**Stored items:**
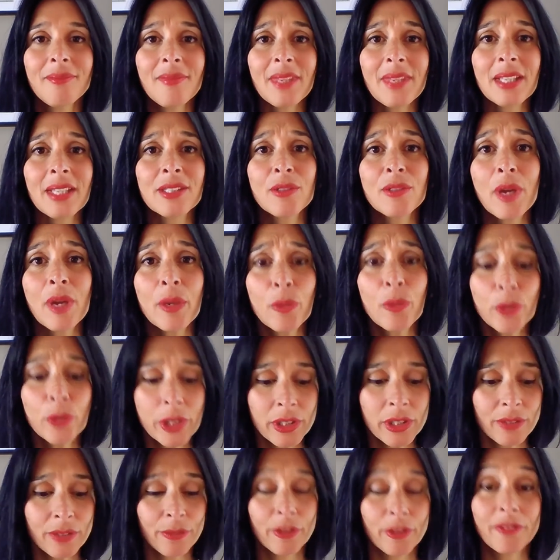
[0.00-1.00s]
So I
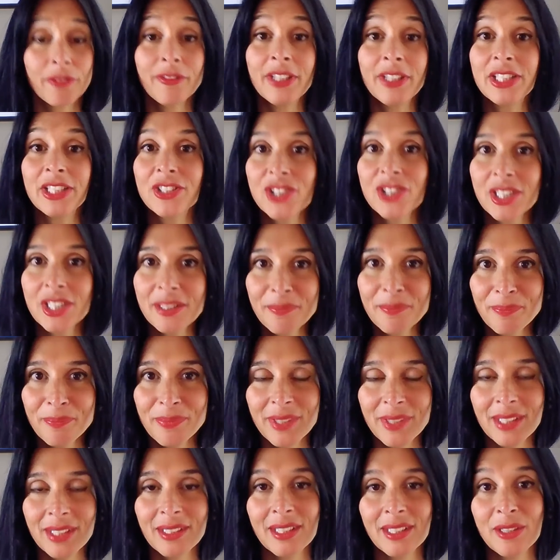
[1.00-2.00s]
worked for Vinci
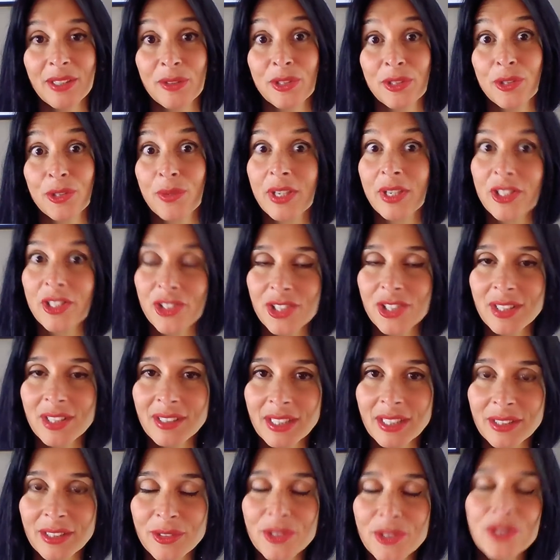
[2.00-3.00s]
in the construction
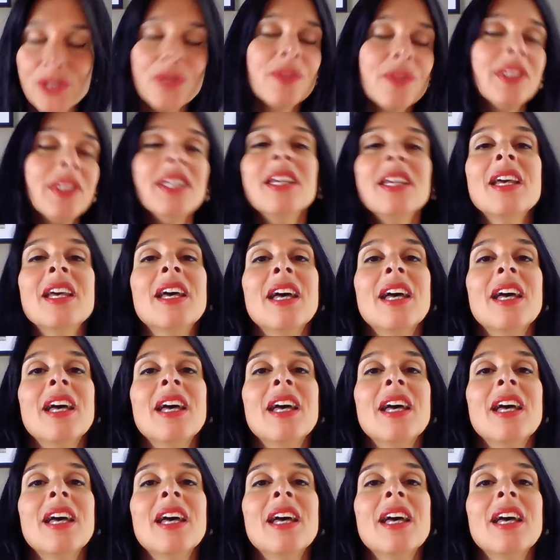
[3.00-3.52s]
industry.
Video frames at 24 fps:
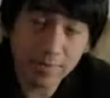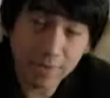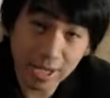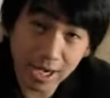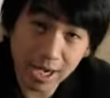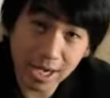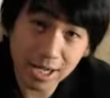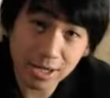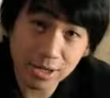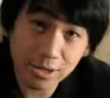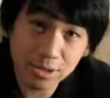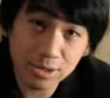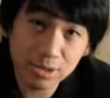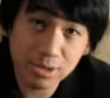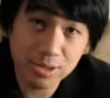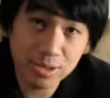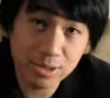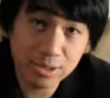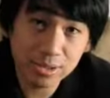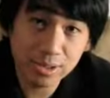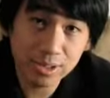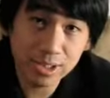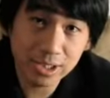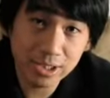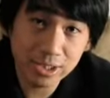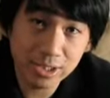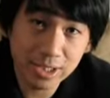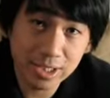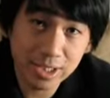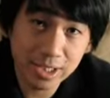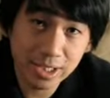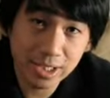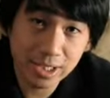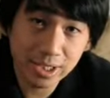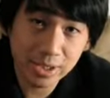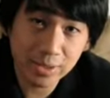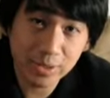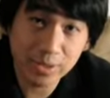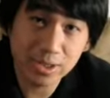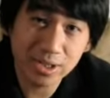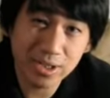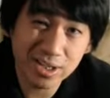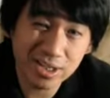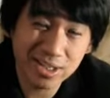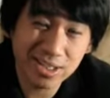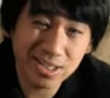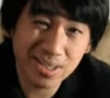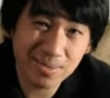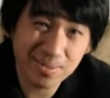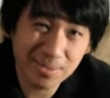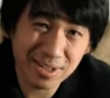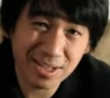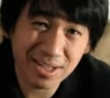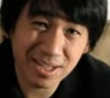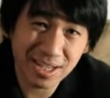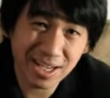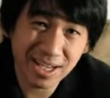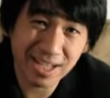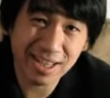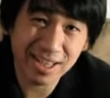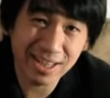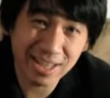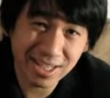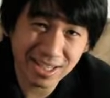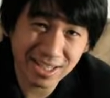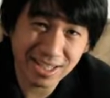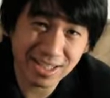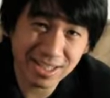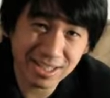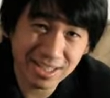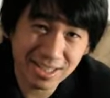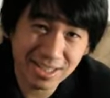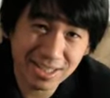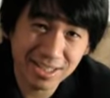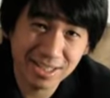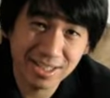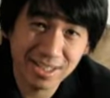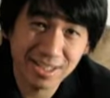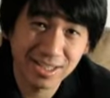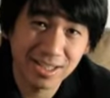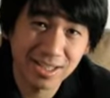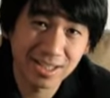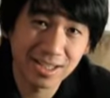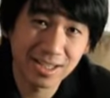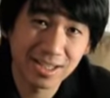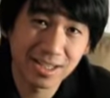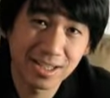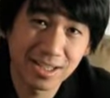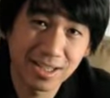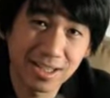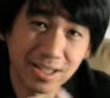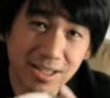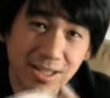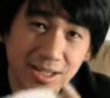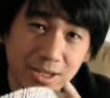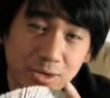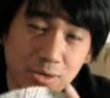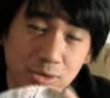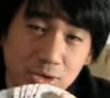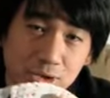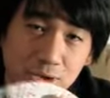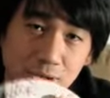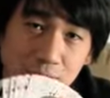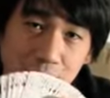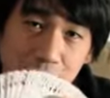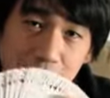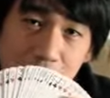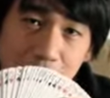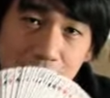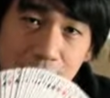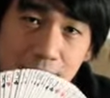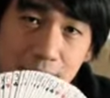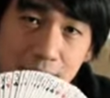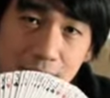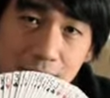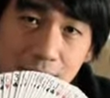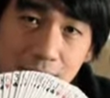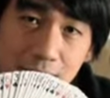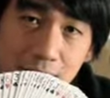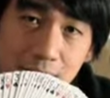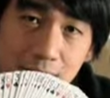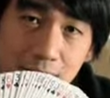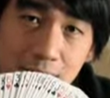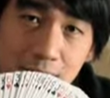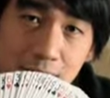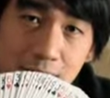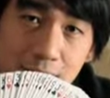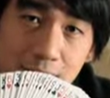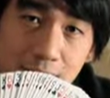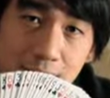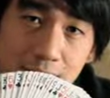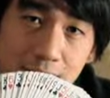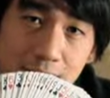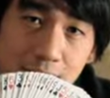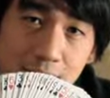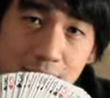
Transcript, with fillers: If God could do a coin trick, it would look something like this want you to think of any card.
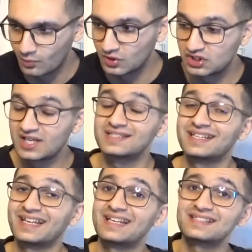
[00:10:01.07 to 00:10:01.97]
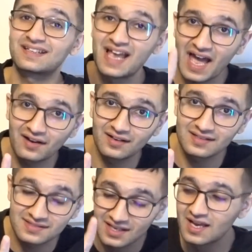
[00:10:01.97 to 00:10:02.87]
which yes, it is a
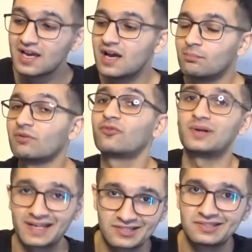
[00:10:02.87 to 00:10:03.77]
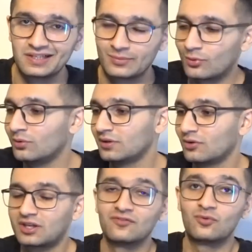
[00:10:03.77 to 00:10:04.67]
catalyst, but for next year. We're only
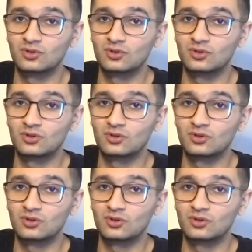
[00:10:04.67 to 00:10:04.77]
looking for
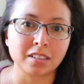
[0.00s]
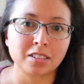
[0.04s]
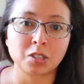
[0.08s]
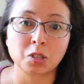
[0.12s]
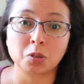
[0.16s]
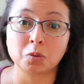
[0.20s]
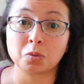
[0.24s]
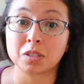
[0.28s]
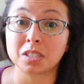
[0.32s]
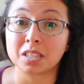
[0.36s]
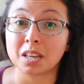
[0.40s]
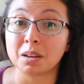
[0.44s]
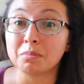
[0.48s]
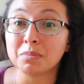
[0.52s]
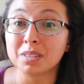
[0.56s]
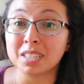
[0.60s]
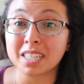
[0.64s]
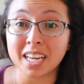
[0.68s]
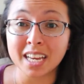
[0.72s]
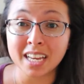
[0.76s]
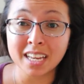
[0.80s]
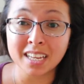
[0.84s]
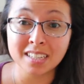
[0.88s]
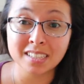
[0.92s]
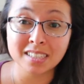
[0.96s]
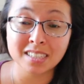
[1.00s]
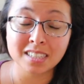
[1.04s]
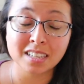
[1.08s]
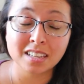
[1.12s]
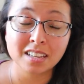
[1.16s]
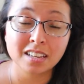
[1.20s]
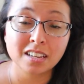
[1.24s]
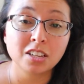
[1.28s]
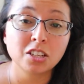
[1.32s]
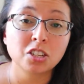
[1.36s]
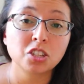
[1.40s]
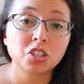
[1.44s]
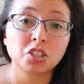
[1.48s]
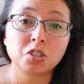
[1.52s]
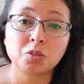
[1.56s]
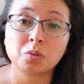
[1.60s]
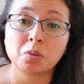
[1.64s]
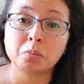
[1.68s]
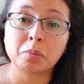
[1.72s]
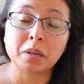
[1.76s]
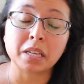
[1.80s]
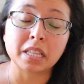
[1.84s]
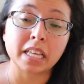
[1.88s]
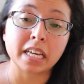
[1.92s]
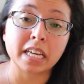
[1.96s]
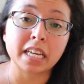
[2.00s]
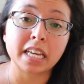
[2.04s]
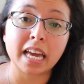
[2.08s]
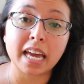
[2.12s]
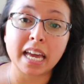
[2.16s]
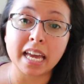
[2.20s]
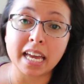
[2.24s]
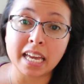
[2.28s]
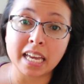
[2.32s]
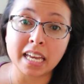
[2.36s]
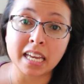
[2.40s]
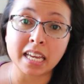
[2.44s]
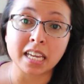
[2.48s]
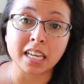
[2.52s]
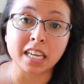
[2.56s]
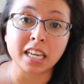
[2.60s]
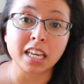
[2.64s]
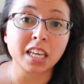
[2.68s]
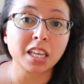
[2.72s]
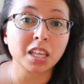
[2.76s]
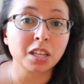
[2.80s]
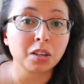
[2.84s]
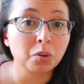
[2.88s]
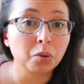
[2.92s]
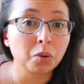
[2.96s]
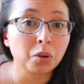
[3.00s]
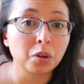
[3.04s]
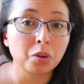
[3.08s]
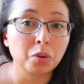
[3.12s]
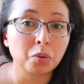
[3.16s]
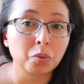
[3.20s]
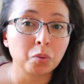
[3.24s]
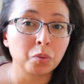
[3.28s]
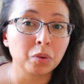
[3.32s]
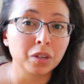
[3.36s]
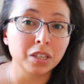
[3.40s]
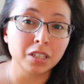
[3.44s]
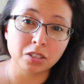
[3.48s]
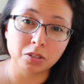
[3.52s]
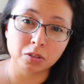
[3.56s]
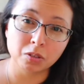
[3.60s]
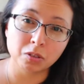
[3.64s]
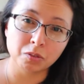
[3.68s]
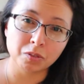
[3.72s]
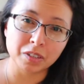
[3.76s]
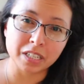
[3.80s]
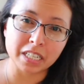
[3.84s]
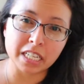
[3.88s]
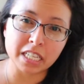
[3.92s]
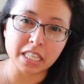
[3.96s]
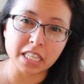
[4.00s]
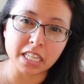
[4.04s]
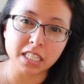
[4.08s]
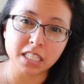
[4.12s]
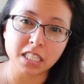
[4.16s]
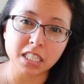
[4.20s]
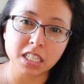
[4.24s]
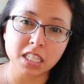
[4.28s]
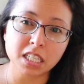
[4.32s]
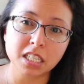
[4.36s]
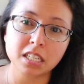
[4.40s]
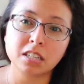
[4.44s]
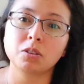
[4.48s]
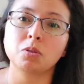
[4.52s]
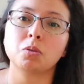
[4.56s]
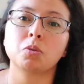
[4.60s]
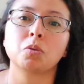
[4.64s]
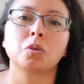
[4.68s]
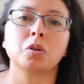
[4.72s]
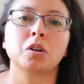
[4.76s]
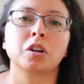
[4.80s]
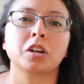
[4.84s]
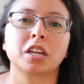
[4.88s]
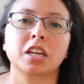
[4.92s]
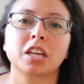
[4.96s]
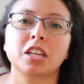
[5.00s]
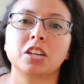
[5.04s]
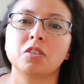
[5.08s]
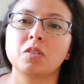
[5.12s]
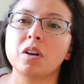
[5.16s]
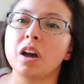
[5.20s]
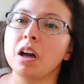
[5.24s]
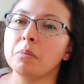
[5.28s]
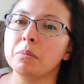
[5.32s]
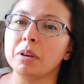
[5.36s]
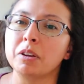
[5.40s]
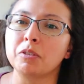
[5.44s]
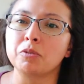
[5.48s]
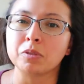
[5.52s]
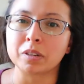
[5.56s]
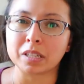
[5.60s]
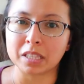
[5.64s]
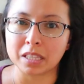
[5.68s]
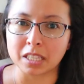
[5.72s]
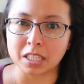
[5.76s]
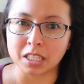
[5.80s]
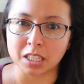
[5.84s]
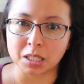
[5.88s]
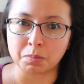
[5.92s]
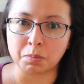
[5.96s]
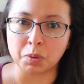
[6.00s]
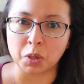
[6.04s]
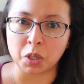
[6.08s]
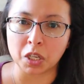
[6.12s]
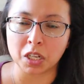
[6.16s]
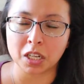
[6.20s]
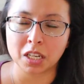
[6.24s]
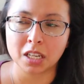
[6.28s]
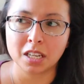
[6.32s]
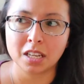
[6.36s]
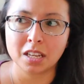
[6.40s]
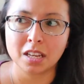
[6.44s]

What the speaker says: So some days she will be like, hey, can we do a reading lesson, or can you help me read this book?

**Work instructions:** Using the records above, give the count of lines with the word "this", and write nothing more.

**Result of the exercise:** 2